Chapter 14 Conclusion

This analysis evaluated alternative environmental justice community criteria, comparing them to the benchmark environmental justice criteria used by Massachusetts between 2010 - 2016. The evaluations considered increasing the Minority criterion from 25% to 30% and 50%, and also adding modifiers to the existing criteria, such that no community can be classified as an environmental justice community if its income exceeds 125% of the statewide median household income, or if the adult population with a college degree exceeds 50%. Geographically, adding more stringent criteria results in “lost” environmental justice classifications primarily in the eastern third of the state, and primarily within the I-495 belt. In order to compare these policy implications, the number and proportion of lost environmental justice classifications were considered with regard to whether or not they occurred within the wealthiest fifth of municipalities. These results are summarized in the table below.

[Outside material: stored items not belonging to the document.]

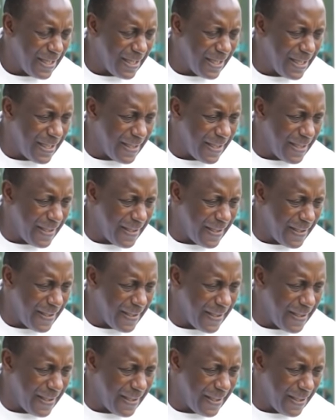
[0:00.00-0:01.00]
Uh,
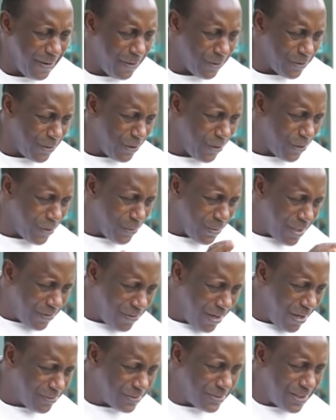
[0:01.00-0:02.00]
uh or the other way
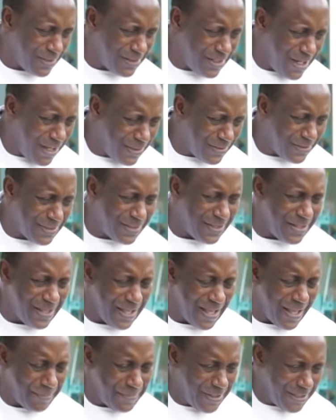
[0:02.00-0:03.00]
around death,
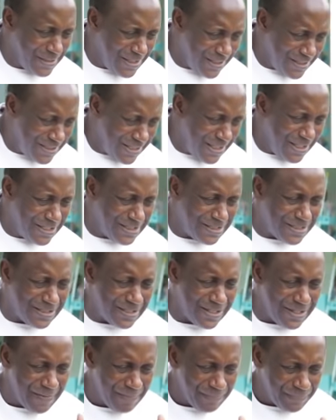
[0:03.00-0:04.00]
I mean,
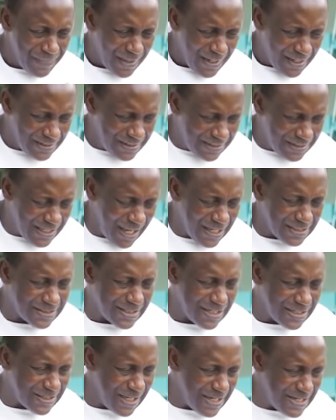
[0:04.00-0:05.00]
disease,
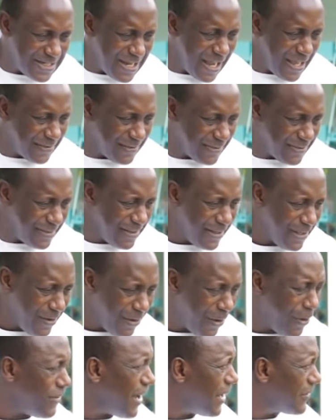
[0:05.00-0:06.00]
disasters, and death
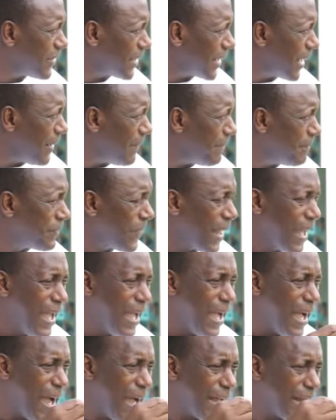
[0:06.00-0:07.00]
of Africa.
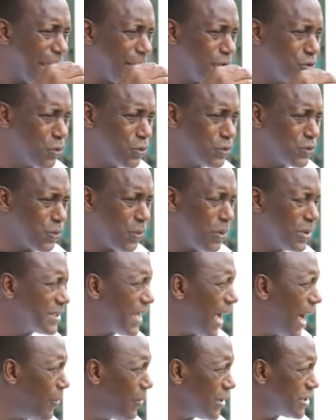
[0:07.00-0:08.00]
And I don't
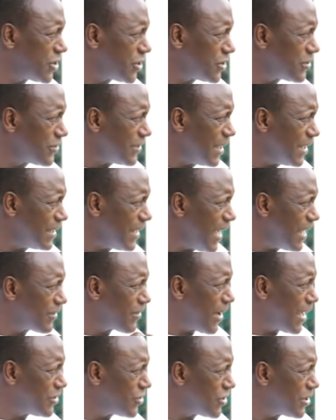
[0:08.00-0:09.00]
want our children
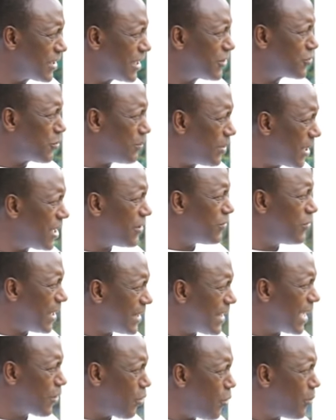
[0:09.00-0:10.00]
and grandchildren to believe
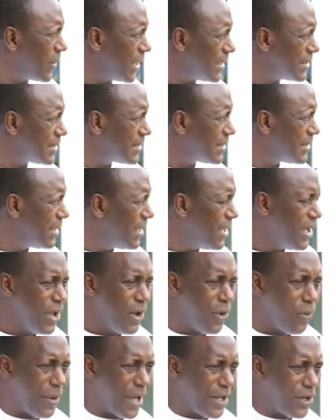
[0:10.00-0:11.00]
we're that hopeless.
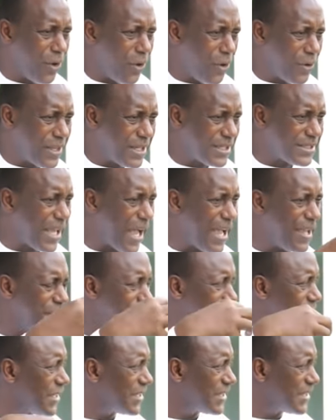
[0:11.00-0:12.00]
When others are
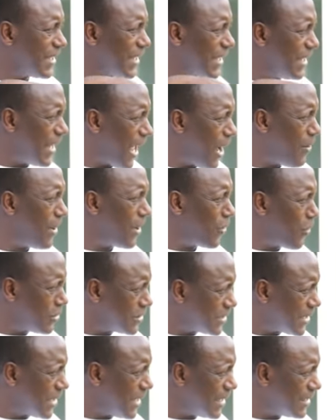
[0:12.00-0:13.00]
investing in our
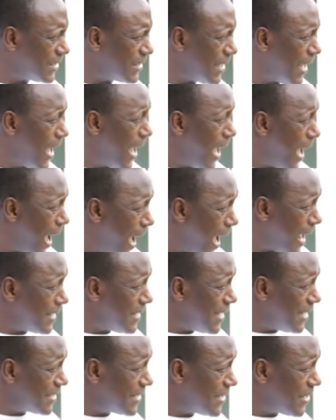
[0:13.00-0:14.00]
continent
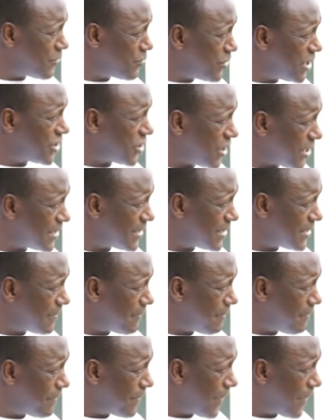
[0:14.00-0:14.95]
and they see riches,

Policy Change EJ Pop % EJ Lost Lost Wealthy % In Wealthy %
2010-16 None 44.1 NA NA 8.0
2017 None 72.0 NA NA 8.9
Alt A Minority >= 30% 39.6 224 26.3 5.9
Alt B Minority >= 50% 28.4 782 19.9 1.3
Alt C Income <= 125% 34.9 461 29.7 2.2
Alt D Income <= 125% & College <= 50% 31.2 645 25.1 0.8
Alt E Minority >= 25% & Income <= 125% 35.2 442 31.0 2.2
Alt F Minority >= 30% & Income <= 125% 33.2 544 27.0 1.7
Alt G Minority >= 25% & Income <= 150 38.0 305 36.1 3.4
Alt H Minority >= 30% & Income <= 150 35.1 447 29.3 2.5
Alt I Minority >= 40% OR (Minority >= 25% & Income <= 150%) 40.5 180 48.9 4.3
Alt J Minority >= 40% OR (Minority >= 25% & MuniIncome <= 150%) 41.9 114 100.0 2.9

All of the policy alternatives considered in this analysis result in a reduction in the number and percentage of Census block groups in Massachusetts that are classified as environmental justice communities relative to the 2010-16 Environmental Justice policy (see “EJ Pop %” column in table above). Moreover, in all cases, at least one-fifth of the “lost” environmental justice classifications come from the wealthiest municipalities; those in the top quintile of median household income (see “Lost Wealthy %” column in table above), which results in a reduction in the percentage of environmental justice classified block groups that are within those wealthy communities (see “In Wealthy %” column in table above). The latter address the issue of environmental justice designations that occur in communities not typically associated with environmental injustices. However, there are significant differences in the impacts and efficiency of these alternatives.

Alternative Policy B results in the greatest reduction in the number of environmental justice classifications (“EJ Lost”) relative to the 2010 base comparison policy, but Alternative Policy B is relatively inefficient because only a small percentage of these lost EJ classifications - 19.9% - come from the wealthiest communities. This means that 80% of the lost environmental justice classifications come from less wealthy municipalities, which carries the risk that some communities are likely inappropriately declassified. By contrast, Alternative Policy J results in the fewest number of total lost environmental justice classifications relative to the 2010 base comparison policy, and 100% of these lost environmental justice classifications come from the wealthiest communities; the most efficient alternative.

Policy J offers the most “efficient” implications, removing only those environmental justice designations which occur in wealthy communities where one would not expect to find environmental justice issues, while maintaining a relatively low residual percentage of environmental justice designations that continue to persist in those same communities. Overall, Environmental Justice Policy J achieves the objective of reducing inappropriately classified block groups as environmental justice communities while avoiding the inappropriate declassification of deserving environmental justice communities.